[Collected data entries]
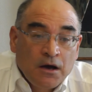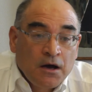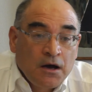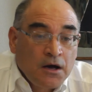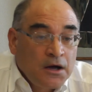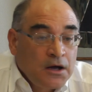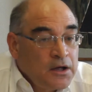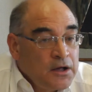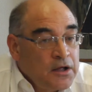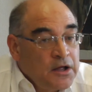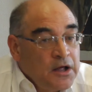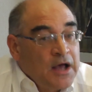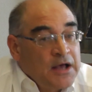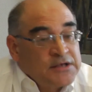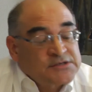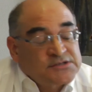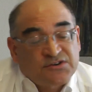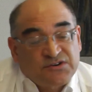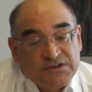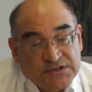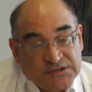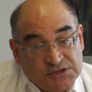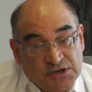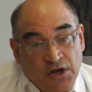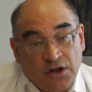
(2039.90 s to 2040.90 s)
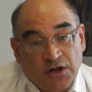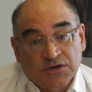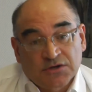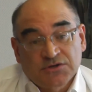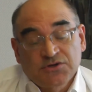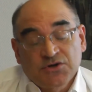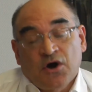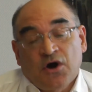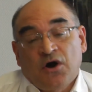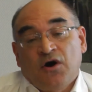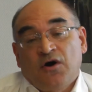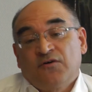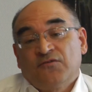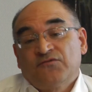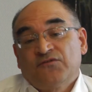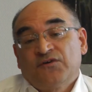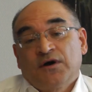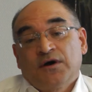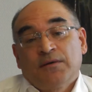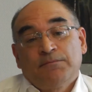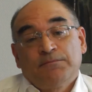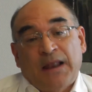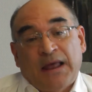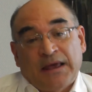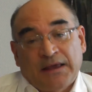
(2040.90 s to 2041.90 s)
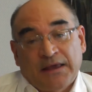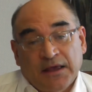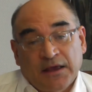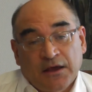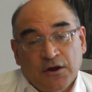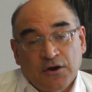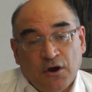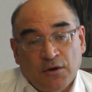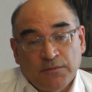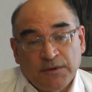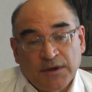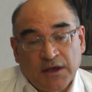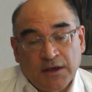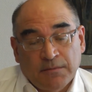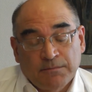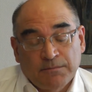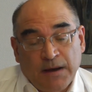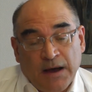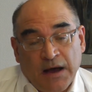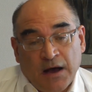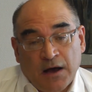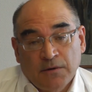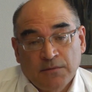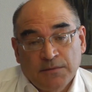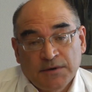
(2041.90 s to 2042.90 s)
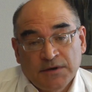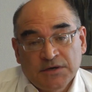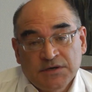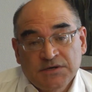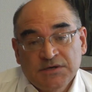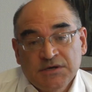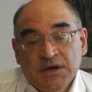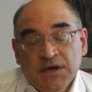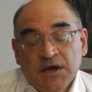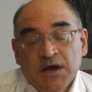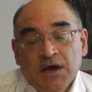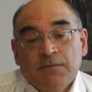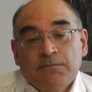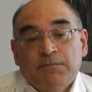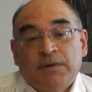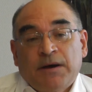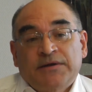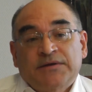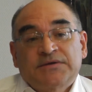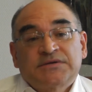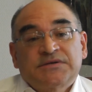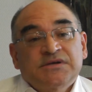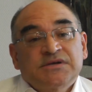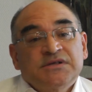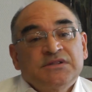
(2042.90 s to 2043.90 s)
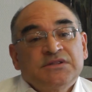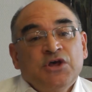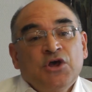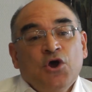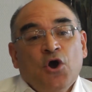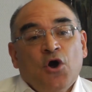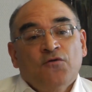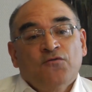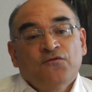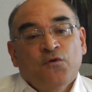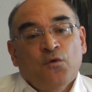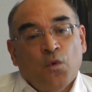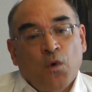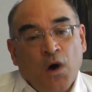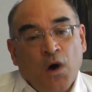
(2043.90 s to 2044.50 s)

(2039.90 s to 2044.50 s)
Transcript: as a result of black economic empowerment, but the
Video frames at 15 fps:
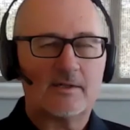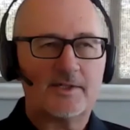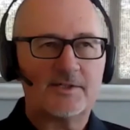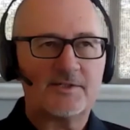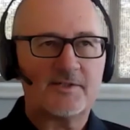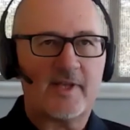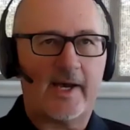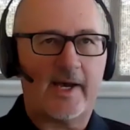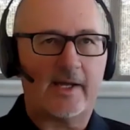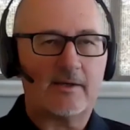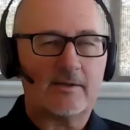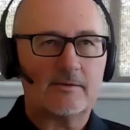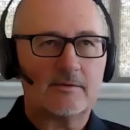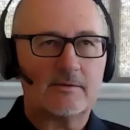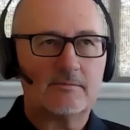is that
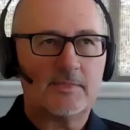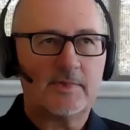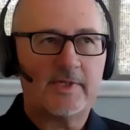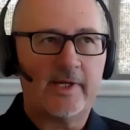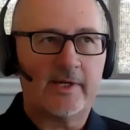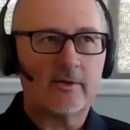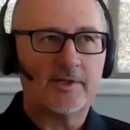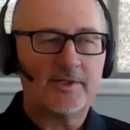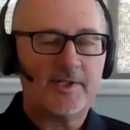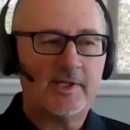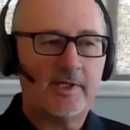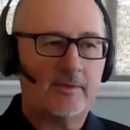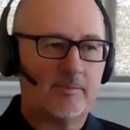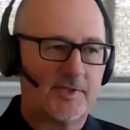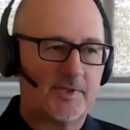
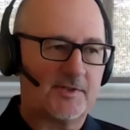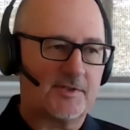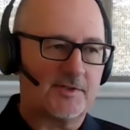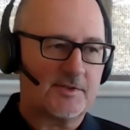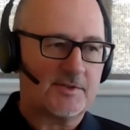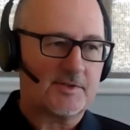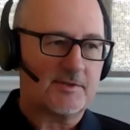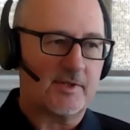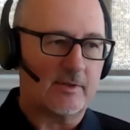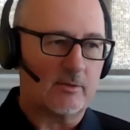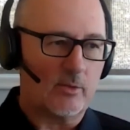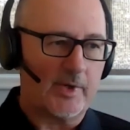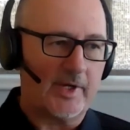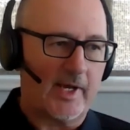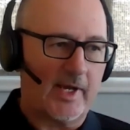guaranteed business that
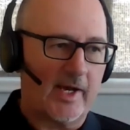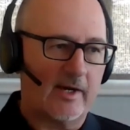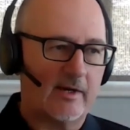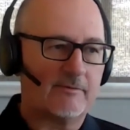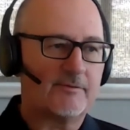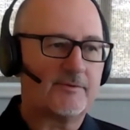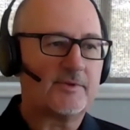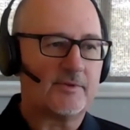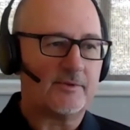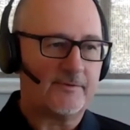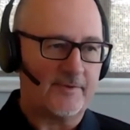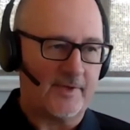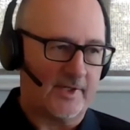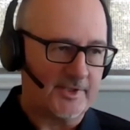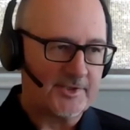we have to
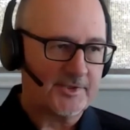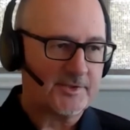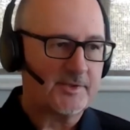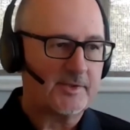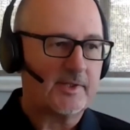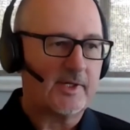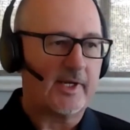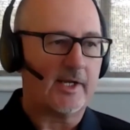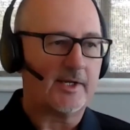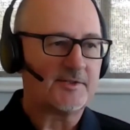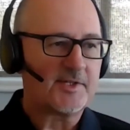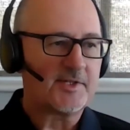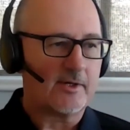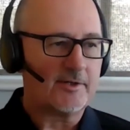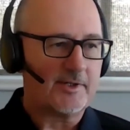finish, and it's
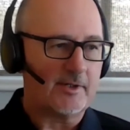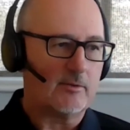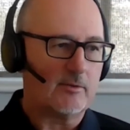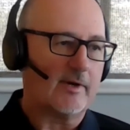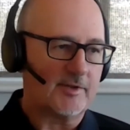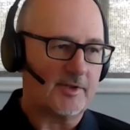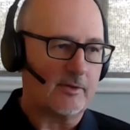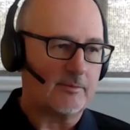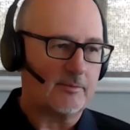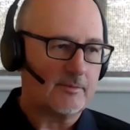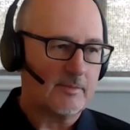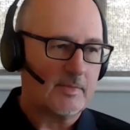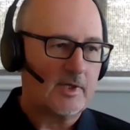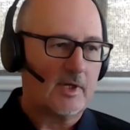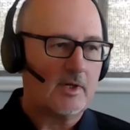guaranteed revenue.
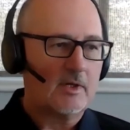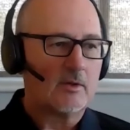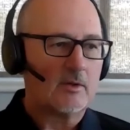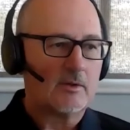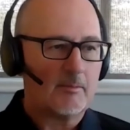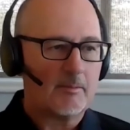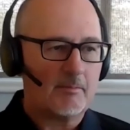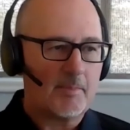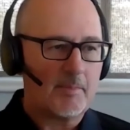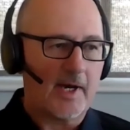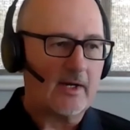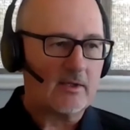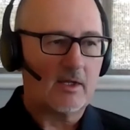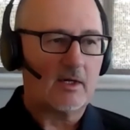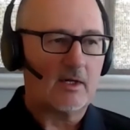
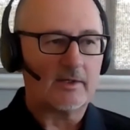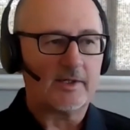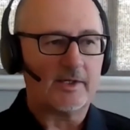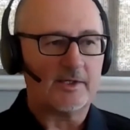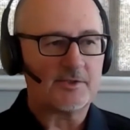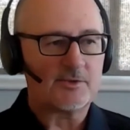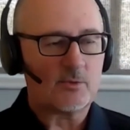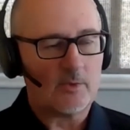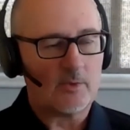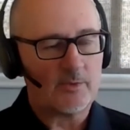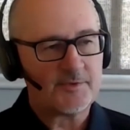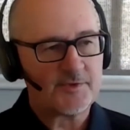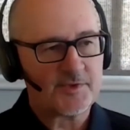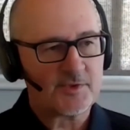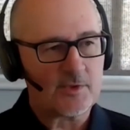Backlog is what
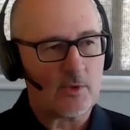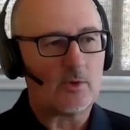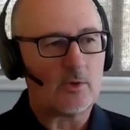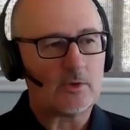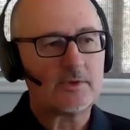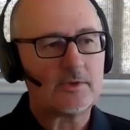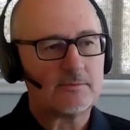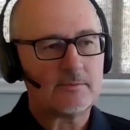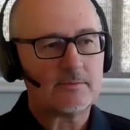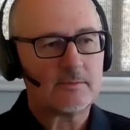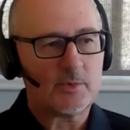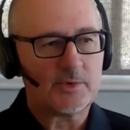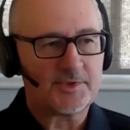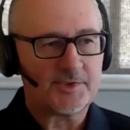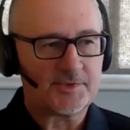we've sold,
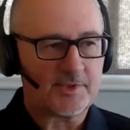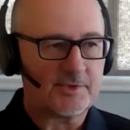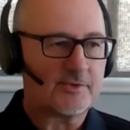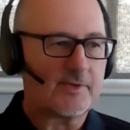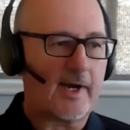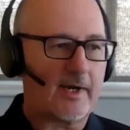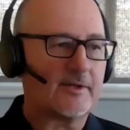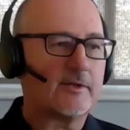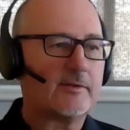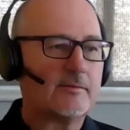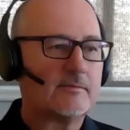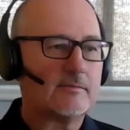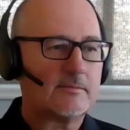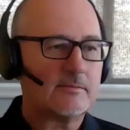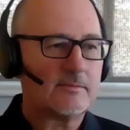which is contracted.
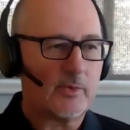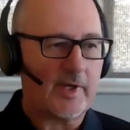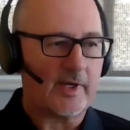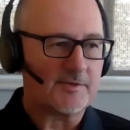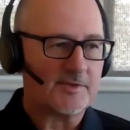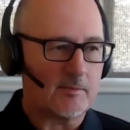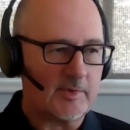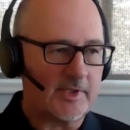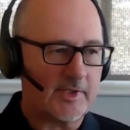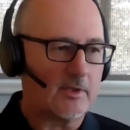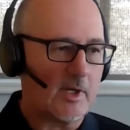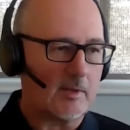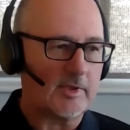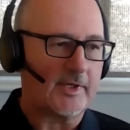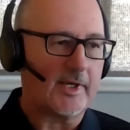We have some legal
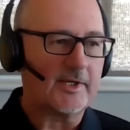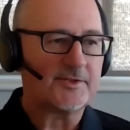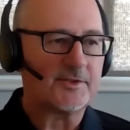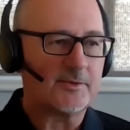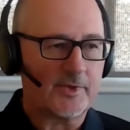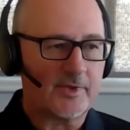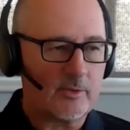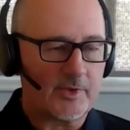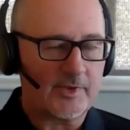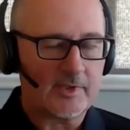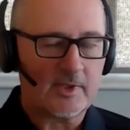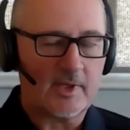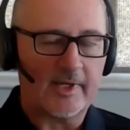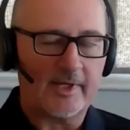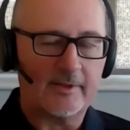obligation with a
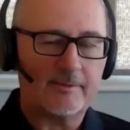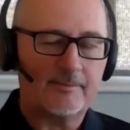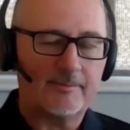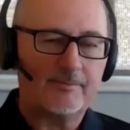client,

[TASK TO COMPLETE] Your reply should repeat the entries above exactly, leaving the pictures out.

[ANSWER FOR THIS EXERCISE]
(2039.90 s to 2040.90 s)
(2040.90 s to 2041.90 s)
(2041.90 s to 2042.90 s)
(2042.90 s to 2043.90 s)
(2043.90 s to 2044.50 s)

(2039.90 s to 2044.50 s)
Transcript: as a result of black economic empowerment, but the
Video frames at 15 fps:
is that
guaranteed business that
we have to
finish, and it's
guaranteed revenue.
Backlog is what
we've sold,
which is contracted.
We have some legal
obligation with a
client,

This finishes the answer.